# GIVEN ENTRIES
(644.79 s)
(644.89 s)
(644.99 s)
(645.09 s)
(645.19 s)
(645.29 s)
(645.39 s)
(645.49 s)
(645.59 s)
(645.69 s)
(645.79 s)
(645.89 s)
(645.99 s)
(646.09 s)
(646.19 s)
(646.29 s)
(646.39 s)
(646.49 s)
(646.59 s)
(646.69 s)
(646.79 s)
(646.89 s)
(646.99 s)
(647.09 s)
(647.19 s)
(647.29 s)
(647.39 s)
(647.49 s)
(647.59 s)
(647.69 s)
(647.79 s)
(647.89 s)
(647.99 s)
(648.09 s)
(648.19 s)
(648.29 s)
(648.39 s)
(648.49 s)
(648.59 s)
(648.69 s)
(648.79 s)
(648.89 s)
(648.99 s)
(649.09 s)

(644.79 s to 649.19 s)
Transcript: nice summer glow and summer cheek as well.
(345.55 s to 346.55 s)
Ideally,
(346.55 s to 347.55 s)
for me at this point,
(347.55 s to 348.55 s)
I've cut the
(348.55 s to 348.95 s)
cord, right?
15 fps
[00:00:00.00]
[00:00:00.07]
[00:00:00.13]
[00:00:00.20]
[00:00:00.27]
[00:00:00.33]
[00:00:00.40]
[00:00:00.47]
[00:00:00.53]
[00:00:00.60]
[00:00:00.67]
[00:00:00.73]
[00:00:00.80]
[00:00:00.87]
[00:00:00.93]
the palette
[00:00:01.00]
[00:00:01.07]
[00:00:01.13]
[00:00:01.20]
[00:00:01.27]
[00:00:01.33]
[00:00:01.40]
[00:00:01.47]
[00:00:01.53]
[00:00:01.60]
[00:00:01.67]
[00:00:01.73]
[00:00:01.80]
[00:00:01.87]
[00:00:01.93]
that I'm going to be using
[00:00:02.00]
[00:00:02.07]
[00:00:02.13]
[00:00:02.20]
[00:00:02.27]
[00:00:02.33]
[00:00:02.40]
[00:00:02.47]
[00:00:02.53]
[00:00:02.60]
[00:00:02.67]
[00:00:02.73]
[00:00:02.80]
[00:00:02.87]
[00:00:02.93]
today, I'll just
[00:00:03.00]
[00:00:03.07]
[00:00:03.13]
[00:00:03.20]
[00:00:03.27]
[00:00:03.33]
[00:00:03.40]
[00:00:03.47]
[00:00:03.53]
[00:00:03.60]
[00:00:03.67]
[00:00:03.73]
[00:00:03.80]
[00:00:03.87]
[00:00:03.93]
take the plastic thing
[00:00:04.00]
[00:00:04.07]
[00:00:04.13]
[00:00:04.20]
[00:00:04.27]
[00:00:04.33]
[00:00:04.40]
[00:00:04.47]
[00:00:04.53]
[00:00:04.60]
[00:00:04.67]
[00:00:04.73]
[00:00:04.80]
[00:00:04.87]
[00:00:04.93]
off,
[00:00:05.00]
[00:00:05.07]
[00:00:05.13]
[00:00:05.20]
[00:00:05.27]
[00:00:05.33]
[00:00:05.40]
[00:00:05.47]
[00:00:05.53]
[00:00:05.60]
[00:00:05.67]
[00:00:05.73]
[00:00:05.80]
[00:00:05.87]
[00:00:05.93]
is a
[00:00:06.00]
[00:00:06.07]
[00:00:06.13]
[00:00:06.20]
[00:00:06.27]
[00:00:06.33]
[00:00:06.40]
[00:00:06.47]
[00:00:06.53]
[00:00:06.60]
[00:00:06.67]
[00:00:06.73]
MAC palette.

# WHAT THIS TASK INVOLVES
Reproduce only this range: the first line of the data above through the line with "[00:00:00.00]", both included, exactly as written.

# ANSWER TO THIS TASK
(644.79 s)
(644.89 s)
(644.99 s)
(645.09 s)
(645.19 s)
(645.29 s)
(645.39 s)
(645.49 s)
(645.59 s)
(645.69 s)
(645.79 s)
(645.89 s)
(645.99 s)
(646.09 s)
(646.19 s)
(646.29 s)
(646.39 s)
(646.49 s)
(646.59 s)
(646.69 s)
(646.79 s)
(646.89 s)
(646.99 s)
(647.09 s)
(647.19 s)
(647.29 s)
(647.39 s)
(647.49 s)
(647.59 s)
(647.69 s)
(647.79 s)
(647.89 s)
(647.99 s)
(648.09 s)
(648.19 s)
(648.29 s)
(648.39 s)
(648.49 s)
(648.59 s)
(648.69 s)
(648.79 s)
(648.89 s)
(648.99 s)
(649.09 s)

(644.79 s to 649.19 s)
Transcript: nice summer glow and summer cheek as well.
(345.55 s to 346.55 s)
Ideally,
(346.55 s to 347.55 s)
for me at this point,
(347.55 s to 348.55 s)
I've cut the
(348.55 s to 348.95 s)
cord, right?
15 fps
[00:00:00.00]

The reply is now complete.